Today is exactly two years since I began my improv career.
730 days ago I arrived at Salvage Vanguard Theater to attend Shana Merlin’s Improv 101 class. And last night at The Hideout I did another edition of Past Lives. That’s quite a journey.
So! What have I learned in the last 24 months? A lot. Too much to write about or even remember. But if I had to distill the last 17,520 hours into a few big lessons, they would be these:
1. I Want To Do This Forever
My hope is that, when the nano-robots that live in our bloodstream and eliminate all infection and, in fact, reverse the aging process, are injected into my arm in the year 2031, I’ll have to hurry the robot-nurse performing the procedure along because I have to get to an improv show in half an hour.
I hope that 250 years later I’ll be teleporting myself from my hover-couch to the green room of the Hideout Theater several nights a week because I, after all, have another fucking show to do.
I hope that in the year 4288, I’ll finally be good enough at improv to consider teaching a workshop.
2. Just When You Think You Know, You Don’t Know
At least a dozen times in the last two years I’ve thought, “I pretty much know improv! I know how this is done! I know how to improvise well and effectively!” Then something happens (usually a bad show) that sends me hurtling downward to the cold ground known as “Reality.” I’m reminded again and again that every improv muscle you strengthen reveals a whole new layer of … sub-muscles. And those sub-muscles then demand to be exercised.
3. Chemistry is (Almost) Everything
Chemistry cannot be invented. You either have chemistry with someone or you don’t. You can “fake” chemistry and produce a mediocre and passable improv show. But only chemistry will create a spectacular, unforgettable show.
And let’s face it: Sometimes somebody comes into your scene and fucks it up.
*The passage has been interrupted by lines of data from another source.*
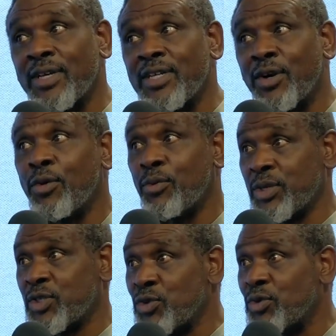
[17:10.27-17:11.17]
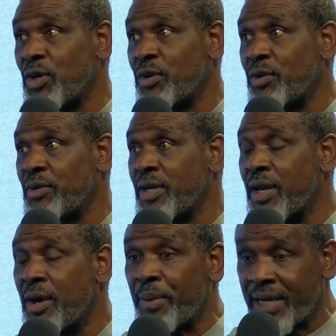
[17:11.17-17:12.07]
he know what you know. Yeah.
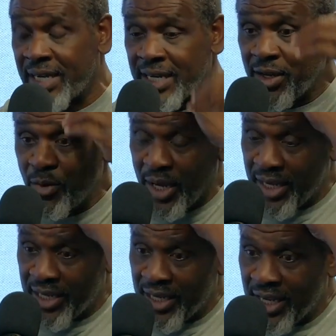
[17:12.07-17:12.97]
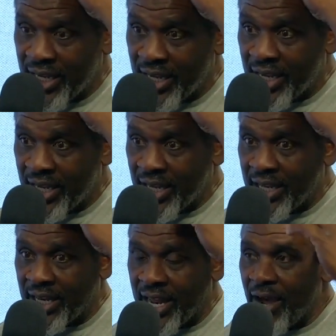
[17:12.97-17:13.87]
But anyway,
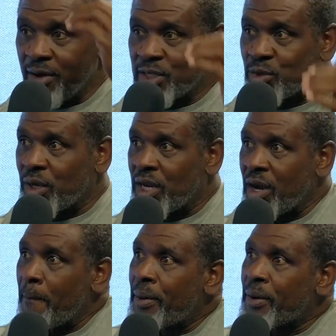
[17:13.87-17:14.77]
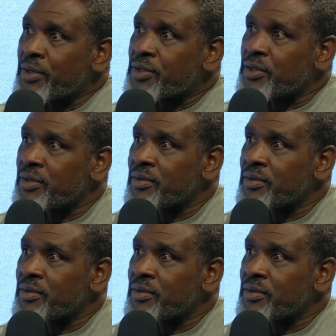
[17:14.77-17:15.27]
now it's become personal.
Or sometimes you go into someone’s scene and fuck it up for them. That’s a pretty good sign you don’t have chemistry.
Find someone—or many someones—with whom you feel that spark and start improvising with them as much as you both can stand.
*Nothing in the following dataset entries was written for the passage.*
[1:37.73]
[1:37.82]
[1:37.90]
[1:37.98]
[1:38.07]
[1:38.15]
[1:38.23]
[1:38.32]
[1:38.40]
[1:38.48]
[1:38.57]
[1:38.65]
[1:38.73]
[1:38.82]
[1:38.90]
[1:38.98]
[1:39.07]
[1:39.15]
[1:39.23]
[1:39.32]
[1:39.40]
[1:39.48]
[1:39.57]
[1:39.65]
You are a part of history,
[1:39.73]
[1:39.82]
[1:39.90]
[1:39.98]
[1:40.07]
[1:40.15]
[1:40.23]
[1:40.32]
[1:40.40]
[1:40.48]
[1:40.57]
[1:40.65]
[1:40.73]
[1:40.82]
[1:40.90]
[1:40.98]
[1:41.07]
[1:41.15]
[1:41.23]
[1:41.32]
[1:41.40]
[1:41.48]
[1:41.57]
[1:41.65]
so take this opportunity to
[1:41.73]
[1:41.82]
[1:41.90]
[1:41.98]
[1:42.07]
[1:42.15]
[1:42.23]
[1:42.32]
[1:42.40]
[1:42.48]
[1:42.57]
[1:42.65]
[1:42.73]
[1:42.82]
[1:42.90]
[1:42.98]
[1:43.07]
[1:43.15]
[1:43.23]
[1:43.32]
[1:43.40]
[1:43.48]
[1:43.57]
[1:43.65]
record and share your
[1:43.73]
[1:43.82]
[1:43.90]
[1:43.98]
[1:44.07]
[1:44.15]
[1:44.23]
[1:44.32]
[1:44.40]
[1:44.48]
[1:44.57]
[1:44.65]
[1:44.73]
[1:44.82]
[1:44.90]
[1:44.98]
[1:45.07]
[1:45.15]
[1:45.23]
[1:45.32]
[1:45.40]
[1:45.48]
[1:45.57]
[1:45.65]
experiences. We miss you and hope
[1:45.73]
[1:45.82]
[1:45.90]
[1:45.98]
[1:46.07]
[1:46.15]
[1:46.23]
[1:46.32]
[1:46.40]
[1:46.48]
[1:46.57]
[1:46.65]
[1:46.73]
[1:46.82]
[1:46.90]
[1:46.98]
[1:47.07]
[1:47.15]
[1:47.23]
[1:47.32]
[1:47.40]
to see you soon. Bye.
4. Improv Eliminates the Bad
Suffice it to say: A couple of weeks before my first improv class (Merlin Works FTW) I learned some pretty devastating family news. I went into a serious funk because of it. Two bottles of white wine per night for about three straight weeks—that kind of funk. But then I went to improv class, and almost instantly I was rescued.
One of improv’s true gifts it its ability to, if we’re willing, bring us fully into this moment, this one, right here and right now. And in that moment you’re unable to be morose, or self-pitying, or obsessive, or self-righteous. You can only be.
So improvisation, in a sense, gave me back happiness. Which is why: See #1.